[STUDY MATERIAL — start]

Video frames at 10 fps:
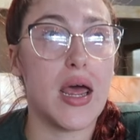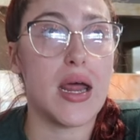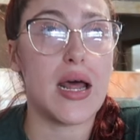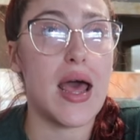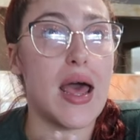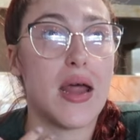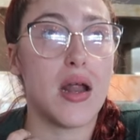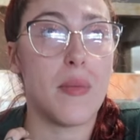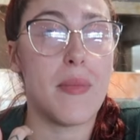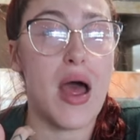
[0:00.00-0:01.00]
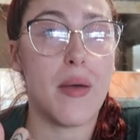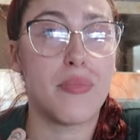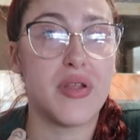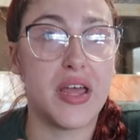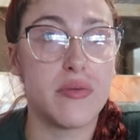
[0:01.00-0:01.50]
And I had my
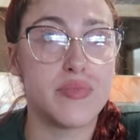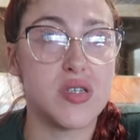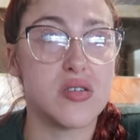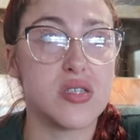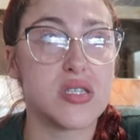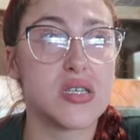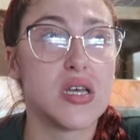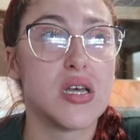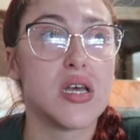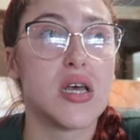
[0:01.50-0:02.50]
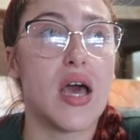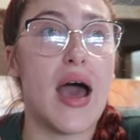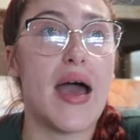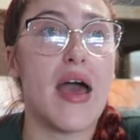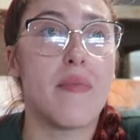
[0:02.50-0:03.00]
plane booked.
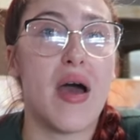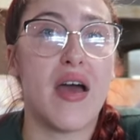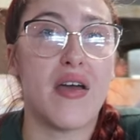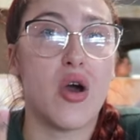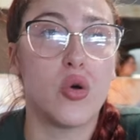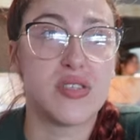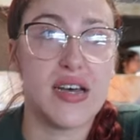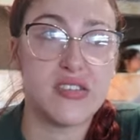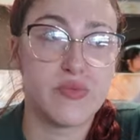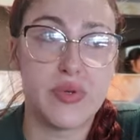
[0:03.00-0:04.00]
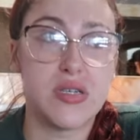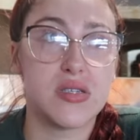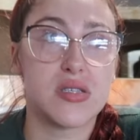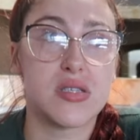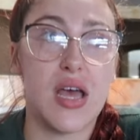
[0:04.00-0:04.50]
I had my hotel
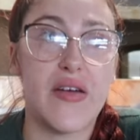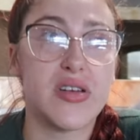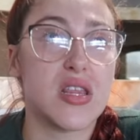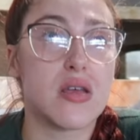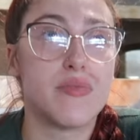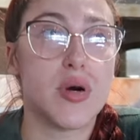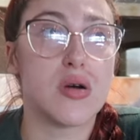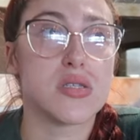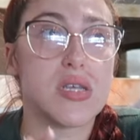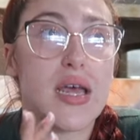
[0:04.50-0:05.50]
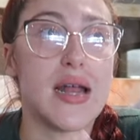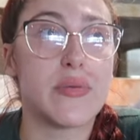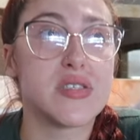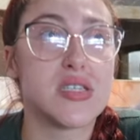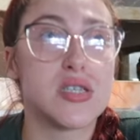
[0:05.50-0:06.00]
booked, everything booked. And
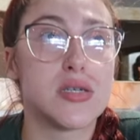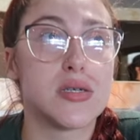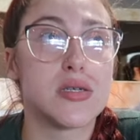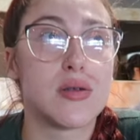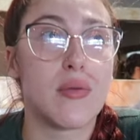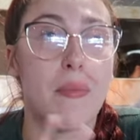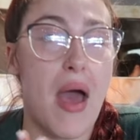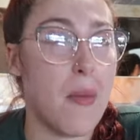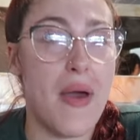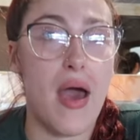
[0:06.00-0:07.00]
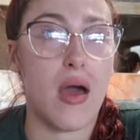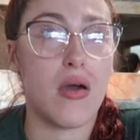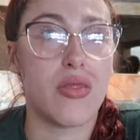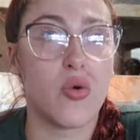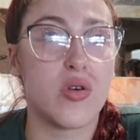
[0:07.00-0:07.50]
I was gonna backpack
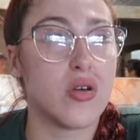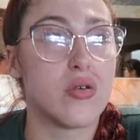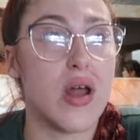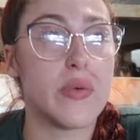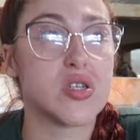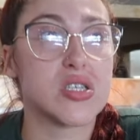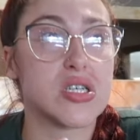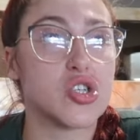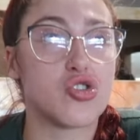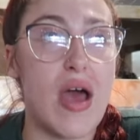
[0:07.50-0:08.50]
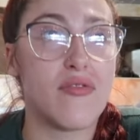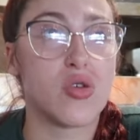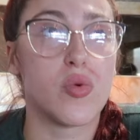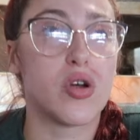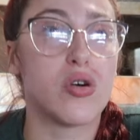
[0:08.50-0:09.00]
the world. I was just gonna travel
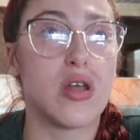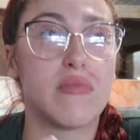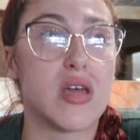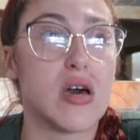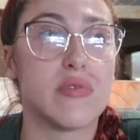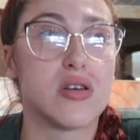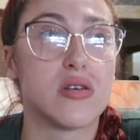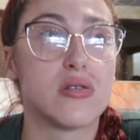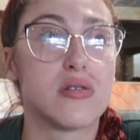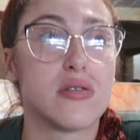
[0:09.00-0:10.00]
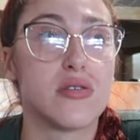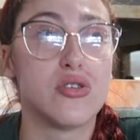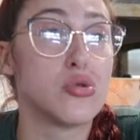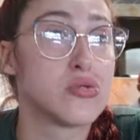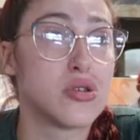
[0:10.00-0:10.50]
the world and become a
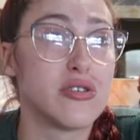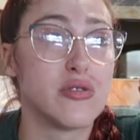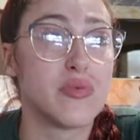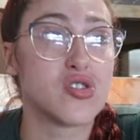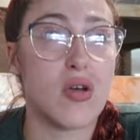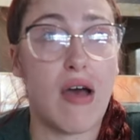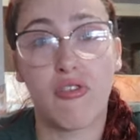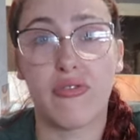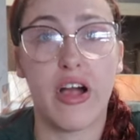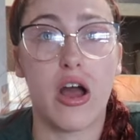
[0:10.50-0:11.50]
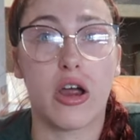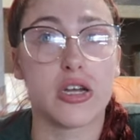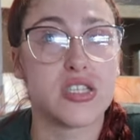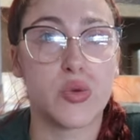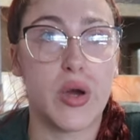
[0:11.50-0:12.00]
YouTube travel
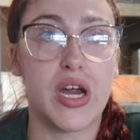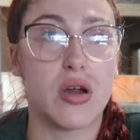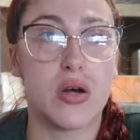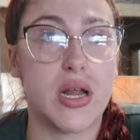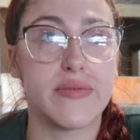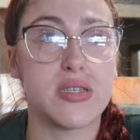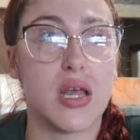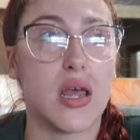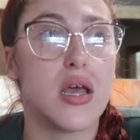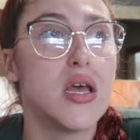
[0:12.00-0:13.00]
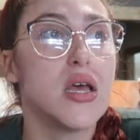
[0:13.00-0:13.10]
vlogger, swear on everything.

[STUDY MATERIAL — finish]
[STUDY MATERIAL — start]

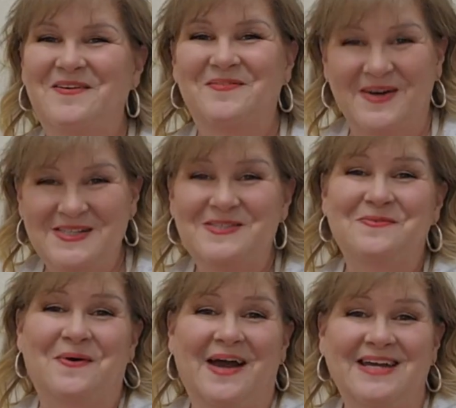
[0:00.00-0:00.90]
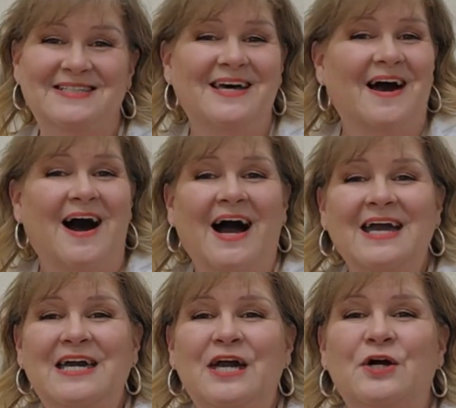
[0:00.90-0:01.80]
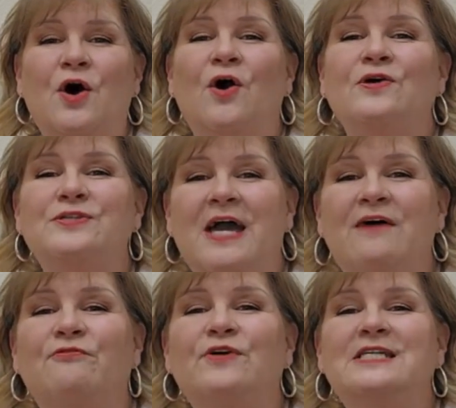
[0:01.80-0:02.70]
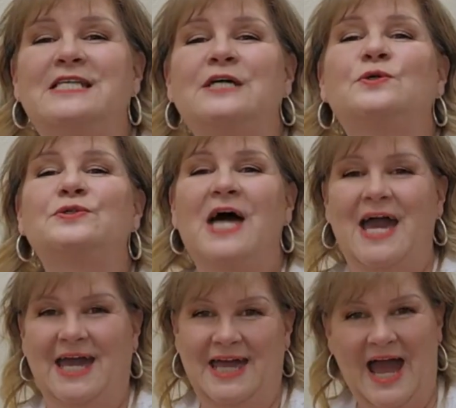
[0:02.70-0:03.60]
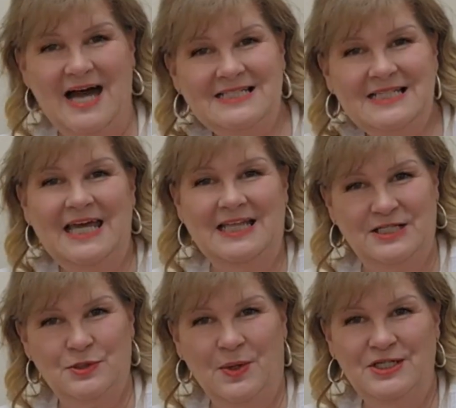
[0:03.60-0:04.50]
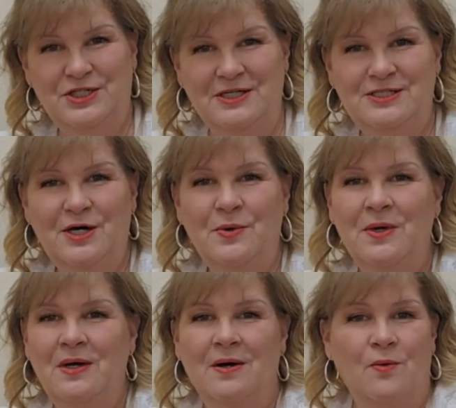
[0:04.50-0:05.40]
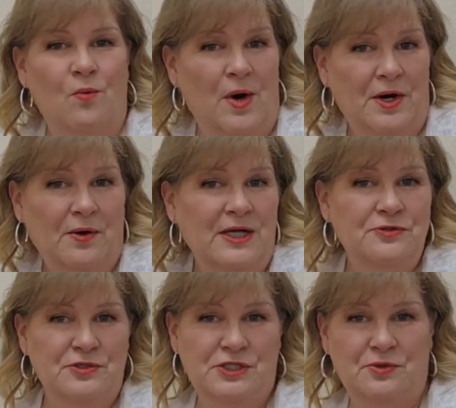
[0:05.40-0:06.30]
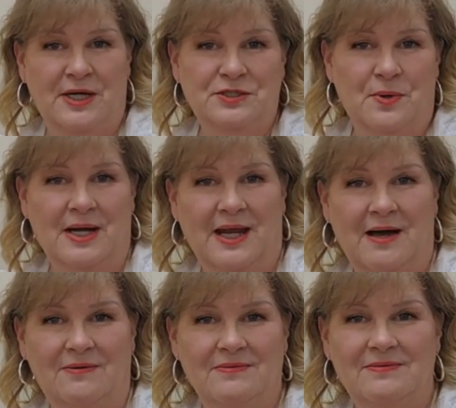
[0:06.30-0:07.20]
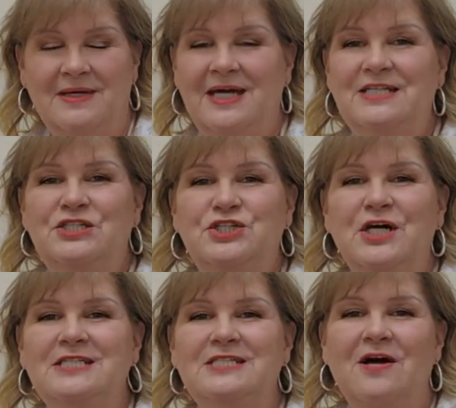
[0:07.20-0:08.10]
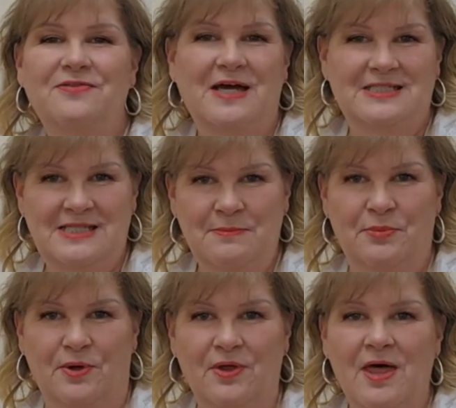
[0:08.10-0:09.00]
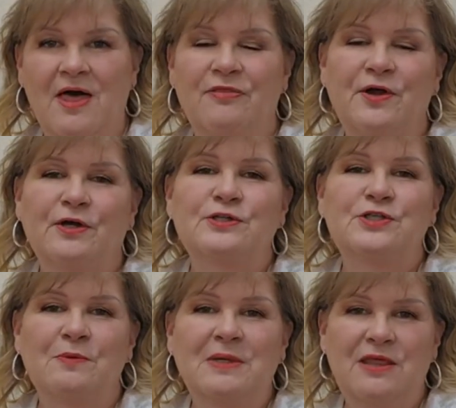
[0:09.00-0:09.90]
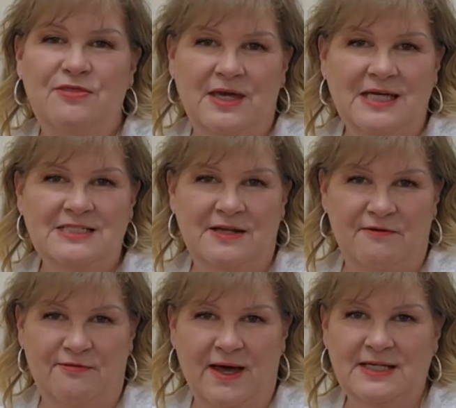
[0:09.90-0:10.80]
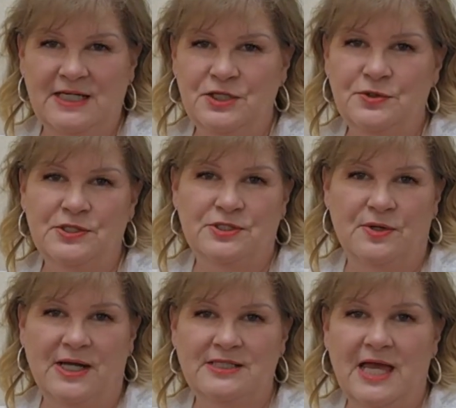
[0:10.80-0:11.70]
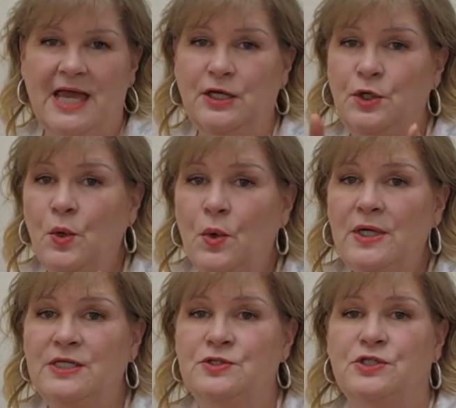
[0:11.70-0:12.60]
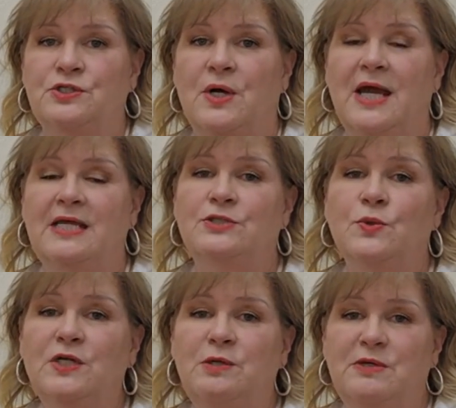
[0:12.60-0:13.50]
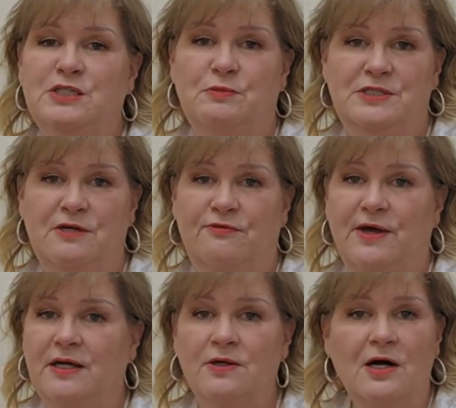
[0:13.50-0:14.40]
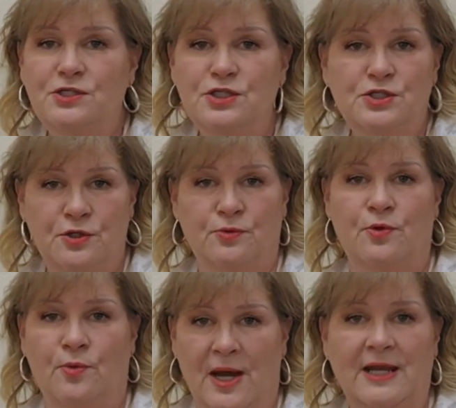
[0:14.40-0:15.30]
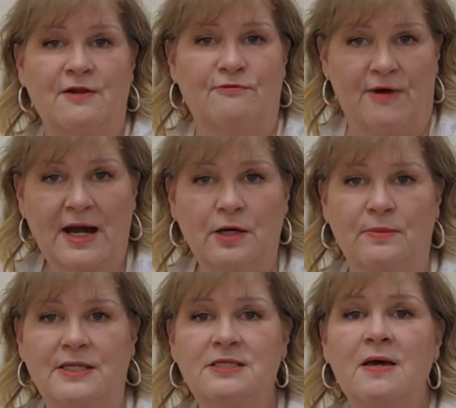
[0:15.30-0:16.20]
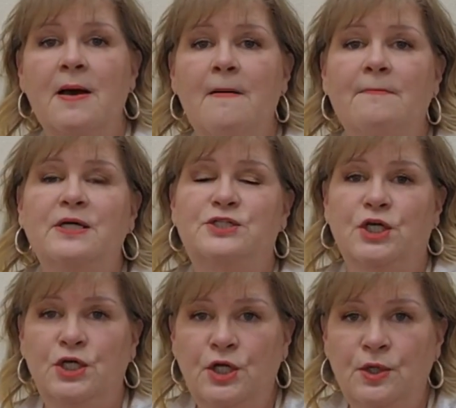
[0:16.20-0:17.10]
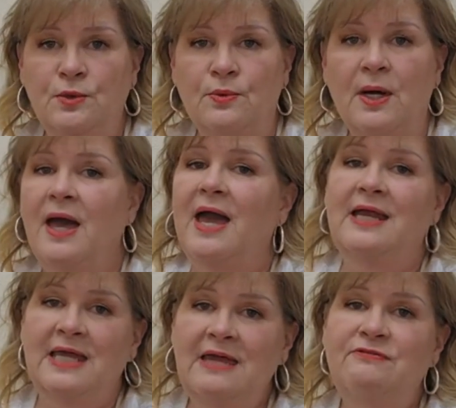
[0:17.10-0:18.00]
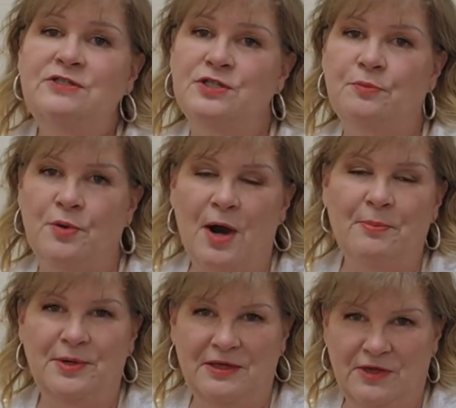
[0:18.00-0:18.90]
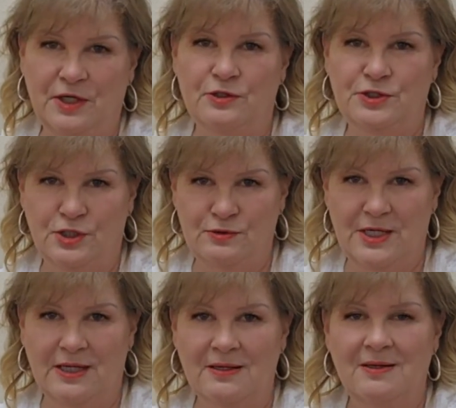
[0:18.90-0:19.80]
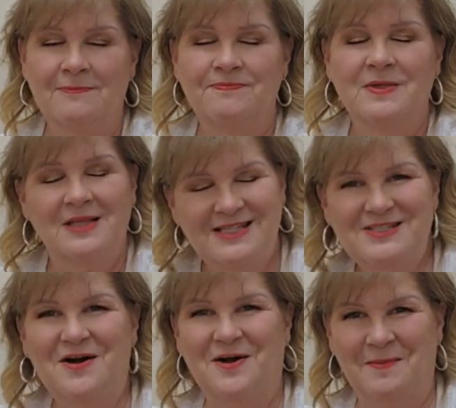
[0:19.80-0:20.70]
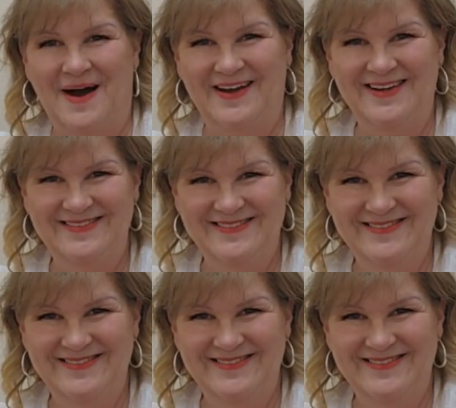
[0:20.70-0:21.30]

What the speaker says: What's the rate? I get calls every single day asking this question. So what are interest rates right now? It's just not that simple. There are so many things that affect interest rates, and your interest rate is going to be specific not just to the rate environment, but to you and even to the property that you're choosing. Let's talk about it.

[STUDY MATERIAL — finish]

• PROBLEM TO WORK ON
Each line above from the one containing "[0:17.10-0:18.00]" through the one containing "[0:20.70-0:21.30]" is to be returned verbatim. Nothing else, and no pictures.

• SOLUTION BELOW
[0:17.10-0:18.00]
[0:18.00-0:18.90]
[0:18.90-0:19.80]
[0:19.80-0:20.70]
[0:20.70-0:21.30]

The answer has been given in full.